Brasileiros que precisam - ou acham que precisam - EMAGRECER, e não raro recorrem a medicamentos que ajudam a acelerar a perda de peso, podem passar a ter mais um obstáculo. Após tornar a venda de sibutramina mais rigorosa em março do ano passado, a Agência Nacional de Vigilância Sanitária (Anvisa) vai propor, em audiência pública na próxima semana, o cancelamento do registro no país do inibidor de apetite e de outros três remédios usados para emagrecimento chamados anorexígenos anfetamínicos: anfepramona, femproporex e mazindol. Estudo realizado pelo órgão apontou que os benefícios oferecidos pelos medicamentos são pequenos se comparados aos riscos dos efeitos colaterais que podem causar, como arritmias cardíacas e aumento da pressão arterial e pulmonar.

"No momento, estamos convencidos, do ponto de vista técnico e científico, de que a melhor decisão é retirar do mercado esses produtos por problemas de segurança", explica Maria Eugênia Cury, chefe do Núcleo de Investigação em Vigilância Sanitária da Anvisa. Segundo Maria Eugênia, a audiência servirá para discutir com a Sociedade Brasileira de Endocrinologia e Metabologia (Sbem) a eficácia desses emagrecedores. "Pretendemos perguntar se há algo de consistente que se contraponha a essa avaliação, se há algo que não levamos em consideração. Mas hoje nossa convicção é essa", diz.

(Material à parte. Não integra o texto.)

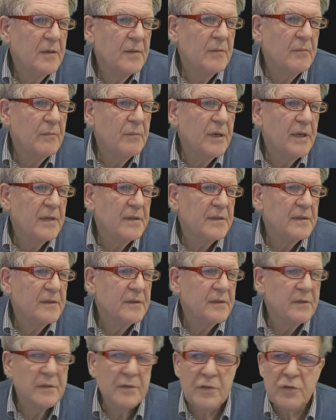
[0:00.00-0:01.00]
but
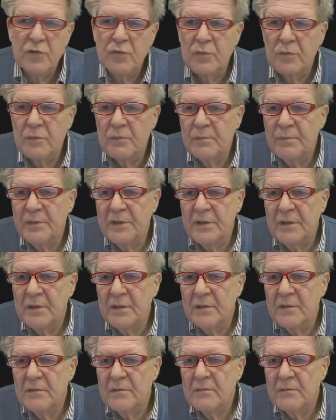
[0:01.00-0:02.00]
should be
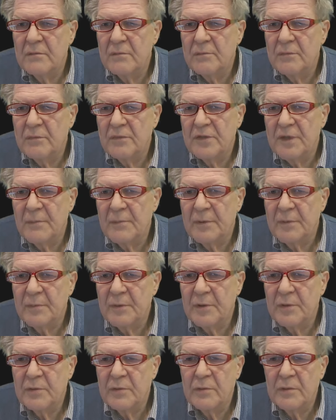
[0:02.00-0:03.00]
some people
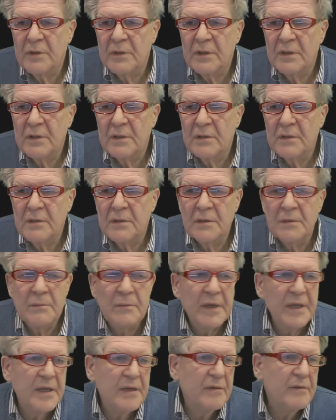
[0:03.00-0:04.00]
doing in
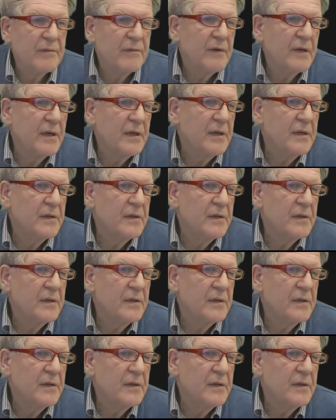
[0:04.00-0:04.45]
main file.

Desde o ano passado, a Agência Europeia de Medicamentos proibiu a venda de sibutramina pelos mesmos motivos agora considerados pela Anvisa. Para os médicos, a decisão é precipitada e prejudica pacientes que realmente precisam do tratamento com os inibidores de apetite. Segundo o presidente da Sbem, Ricardo Meirelles, o uso controlado desses remédios pode, sim, auxiliar no emagrecimento de pacientes obesos.

No entanto, é preciso restringir o uso e fazer um acompanhamento minucioso. "Eles devem ser reservados para aqueles casos que não respondem aos processos normais, que devem começar sempre por mudanças na alimentação, aumento de atividade física. É possível usar o medicamento para controle de apetite se isso não for bem-sucedido", explica Meirelles. De acordo com o presidente da Sbem, os efeitos colaterais devem ser observados pelos médicos antes da emissão da receita: "É claro que, se o paciente já tem um problema cardíaco ou é hipertenso, ele não tem indicação para o uso. Nesses casos é um erro".

O uso de medicamentos para emagrecer não livra os pacientes do efeito sanfona se não houver, como indicado pelo médico Ricardo Meirelles, uma série de mudanças de hábitos. Quando fez acompanhamento com um endocrinologista, a administradora Luciana Arantes conseguiu perder cerca de 20kg em um ano. Mas sem fazer uma reeducação alimentar ou praticar exercícios, os quilos a mais voltaram após a suspensão da sibutramina e da anfepramona. "Não fiz acompanhamento com nutricionista, nem academia, e na época recuperei 10kg. Hoje, todos os quilos perdidos já voltaram, ainda mais depois que tive minha filha", afirma Luciana. Médicos defendem que a sibutramina não causa dependência, mas, atualmente, a administradora sente dificuldade em perder peso sem os medicamentos. "Agora que entrei na academia para tentar emagrecer, sinto que o organismo fica mais preguiçoso para perder gordura, começa a pedir o remédio", diz.

Tarja preta

A Anvisa passou a exigir que, para comprar a sibutramina, fosse apresentada a receita azul, usada para controle especial, no lugar da receita branca, de controle simples. A tarja do medicamento deixou de ser vermelha e passou a ser preta.